Keenam, meminta Kapolres Dogiyai menghentikan kriminalisasi terhadap KNPB Wilayah Dogiyai serta warga dan pemuda Dogiyai. IPMD menilai praktik kriminalisasi itu dilakukan untuk menutupi kesalahan aparat keamanan sendiri.
Ketujuh, menegaskan penolakan terhadap rencana pemekaran Daerah Otonomi Baru (DOB) Mapia Raya. Mereka menyebut, aspirasi penolakan sudah disampaikan ke pusat melalui pansus, dan bila diabaikan, rakyat Dogiyai bersama pelajar serta mahasiswa siap melakukan mobilisasi dan turun ke jalan.

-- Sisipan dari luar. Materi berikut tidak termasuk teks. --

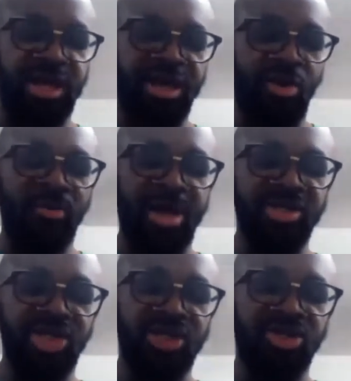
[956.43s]
they're now
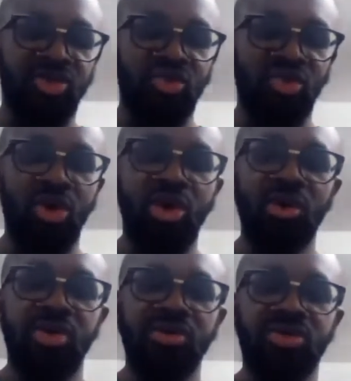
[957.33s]
managing to
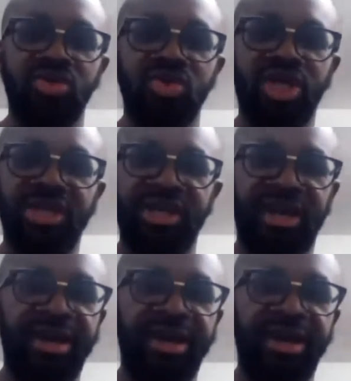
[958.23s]
get a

Dalam penutupnya, IPMD menyampaikan bahwa pernyataan ini dibuat dengan tegas dan penuh tanggung jawab. Mereka menegaskan, bila suara rakyat diabaikan, rakyat Dogiyai bersama pelajar dan mahasiswa akan bangkit dan turun jalan untuk menuntut keadilan.
“Demikian pernyataan ini kami sampaikan dengan tegas dan penuh tanggung jawab. Dan apabila pernyataan kami tidak diindahkan, maka rakyat Dogiyai bersama pelajar mahasiswa siap mobilisasi dan turun jalan,” tegas IPMD dalam rilisnya.